Opposition Leader: 'We were preparing children for the digital age'

Opposition Leader Kamla Persad-Bissessar PHOTO BY: CHEQUANA WHEELER
Opposition Leader Kamla Persad-Bissessar PHOTO BY: CHEQUANA WHEELER

THE laptop initiative which began under the People’s Partnership (PP) government aimed at preparing students for the digital age given the world is moving towards an integrated digital economy based on renewable energies, artificial intelligence and automation.

Opposition leader Kamla Persad-Bissessar made the comments as she criticised the changes in policy made by the government.

"That is why we gave the children laptops to prepare them for the digital age. These fellas so duncey head, they took away the laptops. They don’t care about the children.

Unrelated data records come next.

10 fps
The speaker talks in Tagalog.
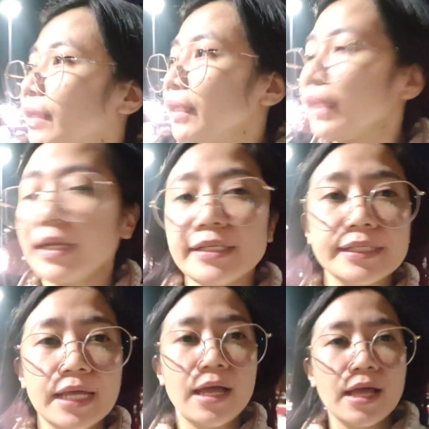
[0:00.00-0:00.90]
We're gonna get
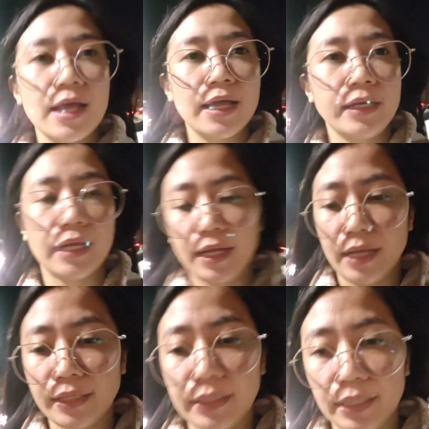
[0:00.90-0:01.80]
inside
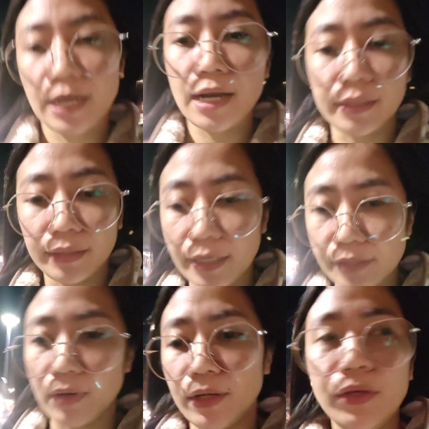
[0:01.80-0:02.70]
and titingnan natin
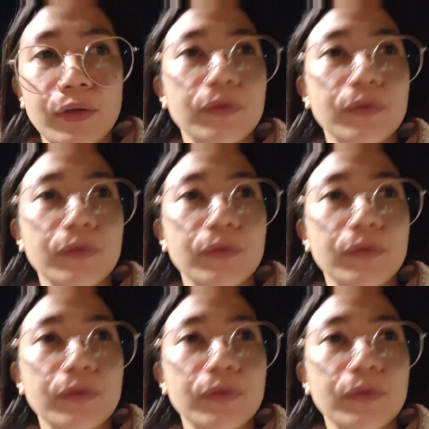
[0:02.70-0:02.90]
guys kung ano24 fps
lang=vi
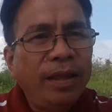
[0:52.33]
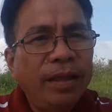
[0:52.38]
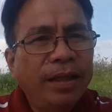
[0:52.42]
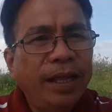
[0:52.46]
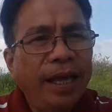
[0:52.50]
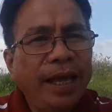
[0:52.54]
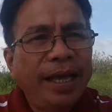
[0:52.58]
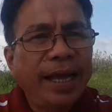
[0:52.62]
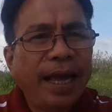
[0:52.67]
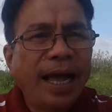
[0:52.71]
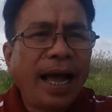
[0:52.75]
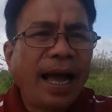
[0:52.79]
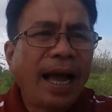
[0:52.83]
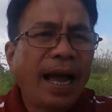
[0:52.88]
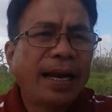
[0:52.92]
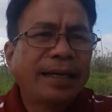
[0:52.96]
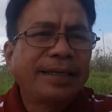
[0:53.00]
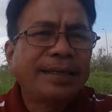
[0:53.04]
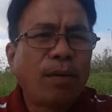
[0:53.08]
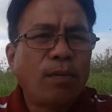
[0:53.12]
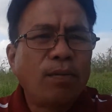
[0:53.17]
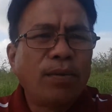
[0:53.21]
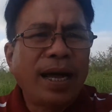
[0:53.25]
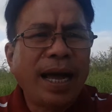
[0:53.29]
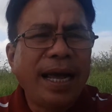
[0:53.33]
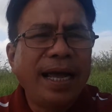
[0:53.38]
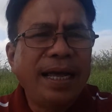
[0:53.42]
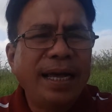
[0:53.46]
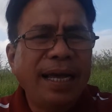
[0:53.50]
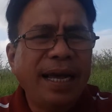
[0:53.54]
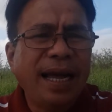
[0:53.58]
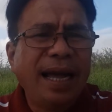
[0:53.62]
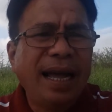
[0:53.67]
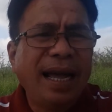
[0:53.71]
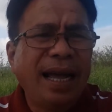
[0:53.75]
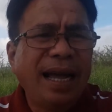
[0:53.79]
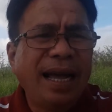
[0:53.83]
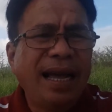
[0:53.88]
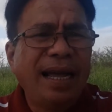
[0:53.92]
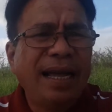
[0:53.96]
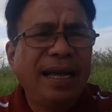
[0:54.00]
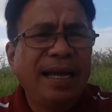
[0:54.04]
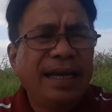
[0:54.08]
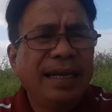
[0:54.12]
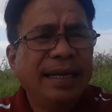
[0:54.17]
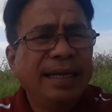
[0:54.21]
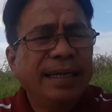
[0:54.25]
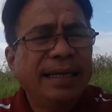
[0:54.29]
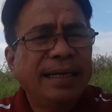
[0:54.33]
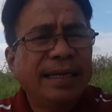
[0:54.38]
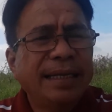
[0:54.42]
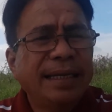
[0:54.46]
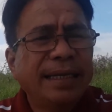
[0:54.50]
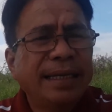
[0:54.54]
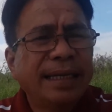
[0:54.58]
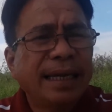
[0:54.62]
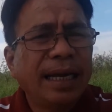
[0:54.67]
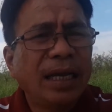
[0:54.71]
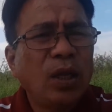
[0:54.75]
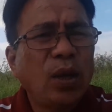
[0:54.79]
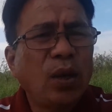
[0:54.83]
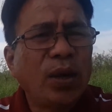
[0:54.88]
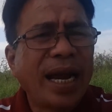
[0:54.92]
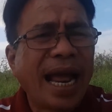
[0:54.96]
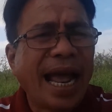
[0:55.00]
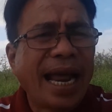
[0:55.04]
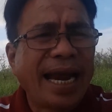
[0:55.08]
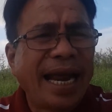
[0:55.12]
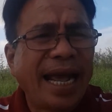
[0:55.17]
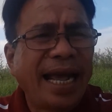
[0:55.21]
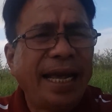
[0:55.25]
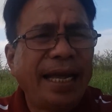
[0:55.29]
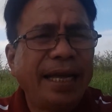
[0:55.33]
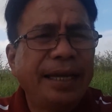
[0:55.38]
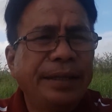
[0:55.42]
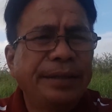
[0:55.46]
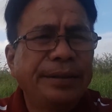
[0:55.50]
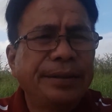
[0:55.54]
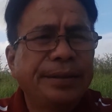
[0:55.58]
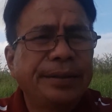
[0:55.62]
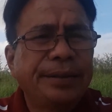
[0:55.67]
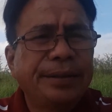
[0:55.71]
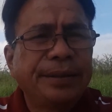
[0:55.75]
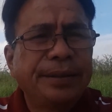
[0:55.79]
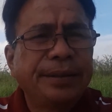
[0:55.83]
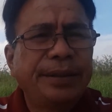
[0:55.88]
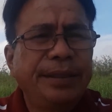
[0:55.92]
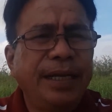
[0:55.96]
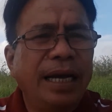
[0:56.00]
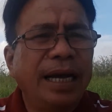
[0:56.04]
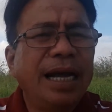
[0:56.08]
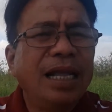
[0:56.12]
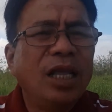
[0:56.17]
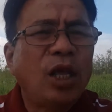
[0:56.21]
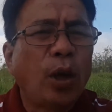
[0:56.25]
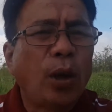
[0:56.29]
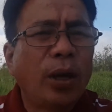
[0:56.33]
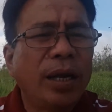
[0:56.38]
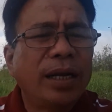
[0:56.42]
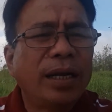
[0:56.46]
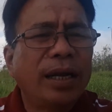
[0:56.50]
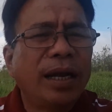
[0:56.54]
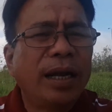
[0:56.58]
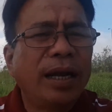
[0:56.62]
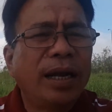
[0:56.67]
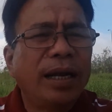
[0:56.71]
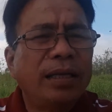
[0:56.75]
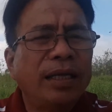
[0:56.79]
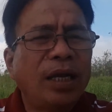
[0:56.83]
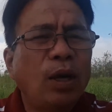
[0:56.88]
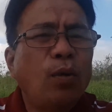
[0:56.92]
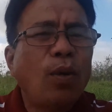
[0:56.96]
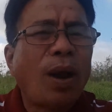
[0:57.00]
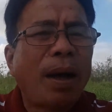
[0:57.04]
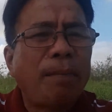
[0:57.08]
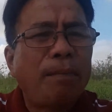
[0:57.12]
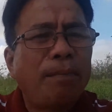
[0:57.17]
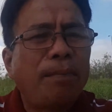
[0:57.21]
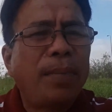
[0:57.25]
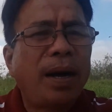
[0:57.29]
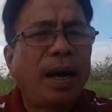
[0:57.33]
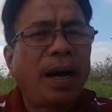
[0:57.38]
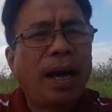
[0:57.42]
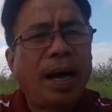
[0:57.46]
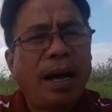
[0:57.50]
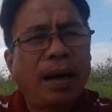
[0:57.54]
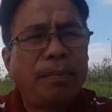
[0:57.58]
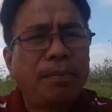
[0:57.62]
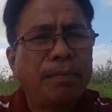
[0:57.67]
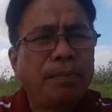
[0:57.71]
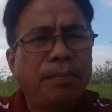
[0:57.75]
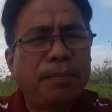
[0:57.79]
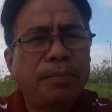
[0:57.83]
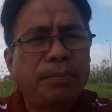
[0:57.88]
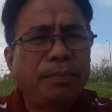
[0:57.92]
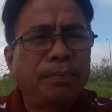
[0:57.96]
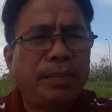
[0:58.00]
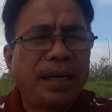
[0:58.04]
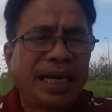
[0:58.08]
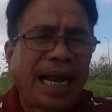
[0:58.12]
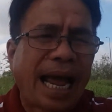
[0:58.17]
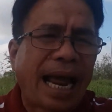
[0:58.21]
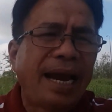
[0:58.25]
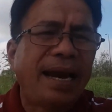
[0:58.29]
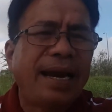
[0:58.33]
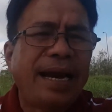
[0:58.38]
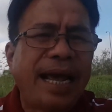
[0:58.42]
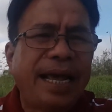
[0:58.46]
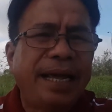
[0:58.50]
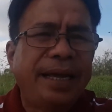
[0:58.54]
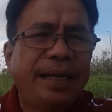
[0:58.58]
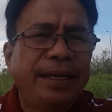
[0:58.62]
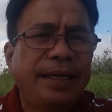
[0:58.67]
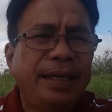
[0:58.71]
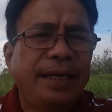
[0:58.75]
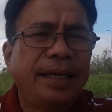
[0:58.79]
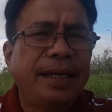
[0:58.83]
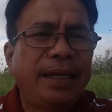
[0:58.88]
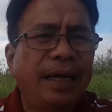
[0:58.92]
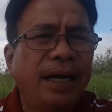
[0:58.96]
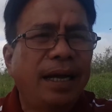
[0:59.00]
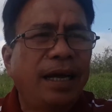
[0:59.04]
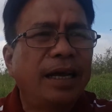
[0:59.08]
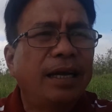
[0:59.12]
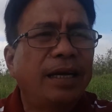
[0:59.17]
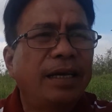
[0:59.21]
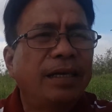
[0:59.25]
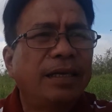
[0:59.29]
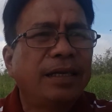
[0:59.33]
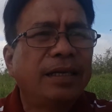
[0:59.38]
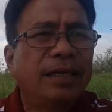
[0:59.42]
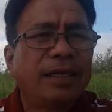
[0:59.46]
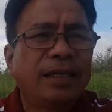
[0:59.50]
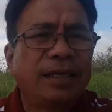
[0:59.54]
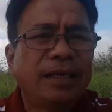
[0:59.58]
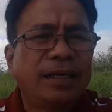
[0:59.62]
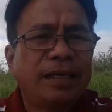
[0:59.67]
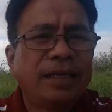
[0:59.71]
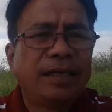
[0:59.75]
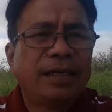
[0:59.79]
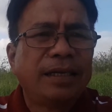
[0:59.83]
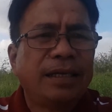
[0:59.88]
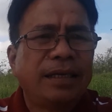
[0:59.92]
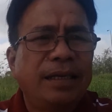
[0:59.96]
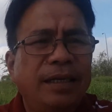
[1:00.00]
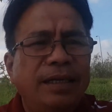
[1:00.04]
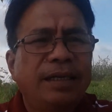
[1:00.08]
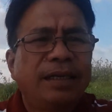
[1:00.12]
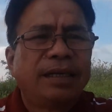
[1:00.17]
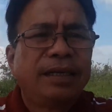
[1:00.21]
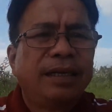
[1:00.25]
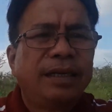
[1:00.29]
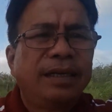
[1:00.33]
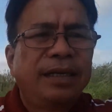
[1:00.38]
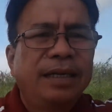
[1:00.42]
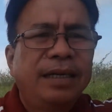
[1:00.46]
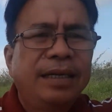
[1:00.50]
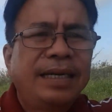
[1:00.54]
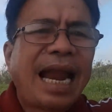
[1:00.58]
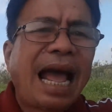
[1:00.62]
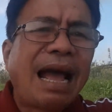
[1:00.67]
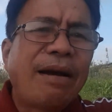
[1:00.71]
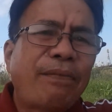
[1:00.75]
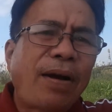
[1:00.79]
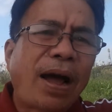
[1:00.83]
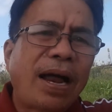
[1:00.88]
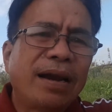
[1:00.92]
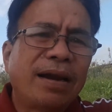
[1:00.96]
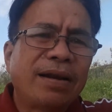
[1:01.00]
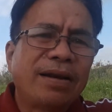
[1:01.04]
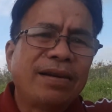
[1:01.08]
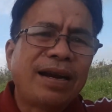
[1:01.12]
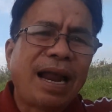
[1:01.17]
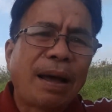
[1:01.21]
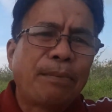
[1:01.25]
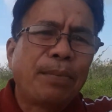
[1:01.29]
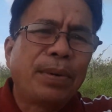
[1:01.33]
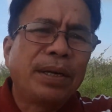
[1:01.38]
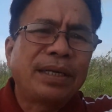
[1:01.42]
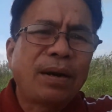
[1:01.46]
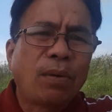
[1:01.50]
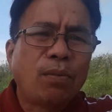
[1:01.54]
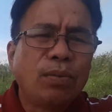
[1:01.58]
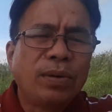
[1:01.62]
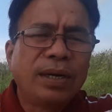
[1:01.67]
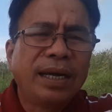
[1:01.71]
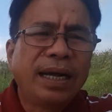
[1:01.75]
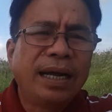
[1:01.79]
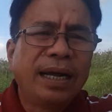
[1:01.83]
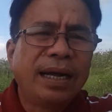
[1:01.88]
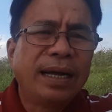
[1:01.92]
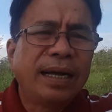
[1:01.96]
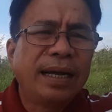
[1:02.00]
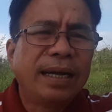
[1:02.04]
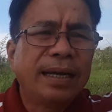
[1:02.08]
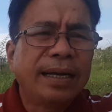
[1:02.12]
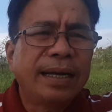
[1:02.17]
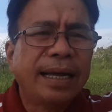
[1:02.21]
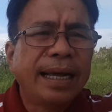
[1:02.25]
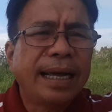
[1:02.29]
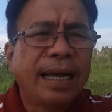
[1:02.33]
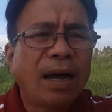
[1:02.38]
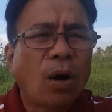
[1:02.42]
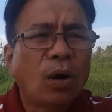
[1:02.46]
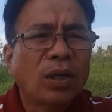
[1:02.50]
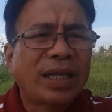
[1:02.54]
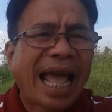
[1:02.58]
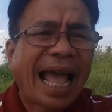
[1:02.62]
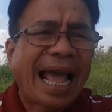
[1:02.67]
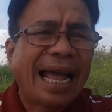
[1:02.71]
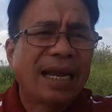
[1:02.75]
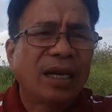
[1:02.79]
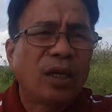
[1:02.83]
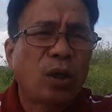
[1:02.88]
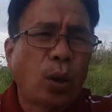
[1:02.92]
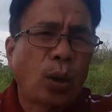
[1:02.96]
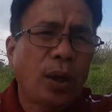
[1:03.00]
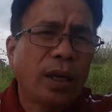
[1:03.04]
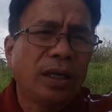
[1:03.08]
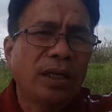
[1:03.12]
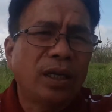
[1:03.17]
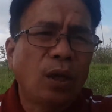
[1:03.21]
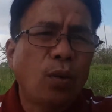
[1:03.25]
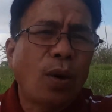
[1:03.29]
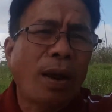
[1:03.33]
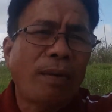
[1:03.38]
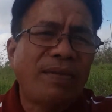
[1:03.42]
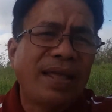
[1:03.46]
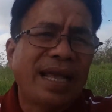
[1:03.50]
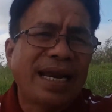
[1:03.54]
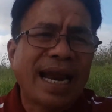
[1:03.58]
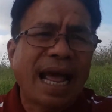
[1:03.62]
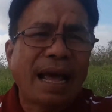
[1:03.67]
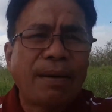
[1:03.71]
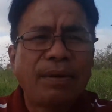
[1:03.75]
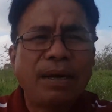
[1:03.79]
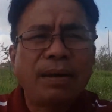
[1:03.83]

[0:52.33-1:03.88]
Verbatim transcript: thì à, trong cái à, cái chuyên đề này á, những cái chuyện à, tiếu lâm mà mình kể ra đây á, thì à, đa phần là nó nằm ở trong ờ, cái kho tàng truyện Tiếu Lâm Việt Nam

They don’t care because they can afford laptops and tablets for their children."

Speaking at the United National Congress’s (UNC) Monday Night Forum at Preysal High School in Couva, she told supporters the country faces challenges in growing and maintaining revenues, jobs and expenditure.

She paraphrased from this country’s first prime minister Dr Eric Williams, who once said the future of the nation is in the children's schoolbags.

"That was then. The future of the nation is on laptops. We had started with the plan to use e-books, and all the books could have been on a flash drive."

The PP bought 73,000 laptops for students, who were allowed to take them home. Last year, the Education Ministry announced each school would get 50 laptops, to be kept on school premises.

Speaking on the economic and global reality in TT on Monday night, Persad-Bissessar said by 2040, most developed countries would have phased out combustion engines in favour of electric vehicles. Countries would change power generation to renewable energy instead of fossil fuels and plastics for consumer use will be replaced by environmentally-friendly materials.

She said supplies of oil and gas from new producers such as Guyana and the US would decrease the demand and prices for TT’s energy products – oil and gas.

She shared some of the UNC’s plans for implementation upon its "return to service in 2020."

These plans, she said, are to improve the economy to increase productive capacity, increase foreign direct investment, increase the ease of doing business and create jobs.

One of the plans is to lower corporate taxes to a minimum of 18 per cent over the next five years.

"There is a famous saying: You cannot tax a nation into prosperity. Businesses know best how to utilise their own money for growth. We should not overtax them only to attempt to return said taxation in misdirected subsidies."

Saying the UNC is committed to democracy and to protecting citizens’ rights, she vowed to fight for all citizens.

She repeatedly bashed Dr Keith Rowley and the Government, saying they continue to fail citizens. She referred to Rowley’s "new society" as a tyrant’s society where he acts like a king and lords and ladies exist.

"Maybe that’s why he moved with such haste to refurbish Whitehall. He wanted to fulfil the prophecy of his book: From Mason Hall to Whitehall.

"Thanks for fixing up Whitehall, we will be the next government and we will make great use of it."

Whitehall, on the Queen’s Park Savannah, Port of Spain, is the original home of the Office of the Prime Minister.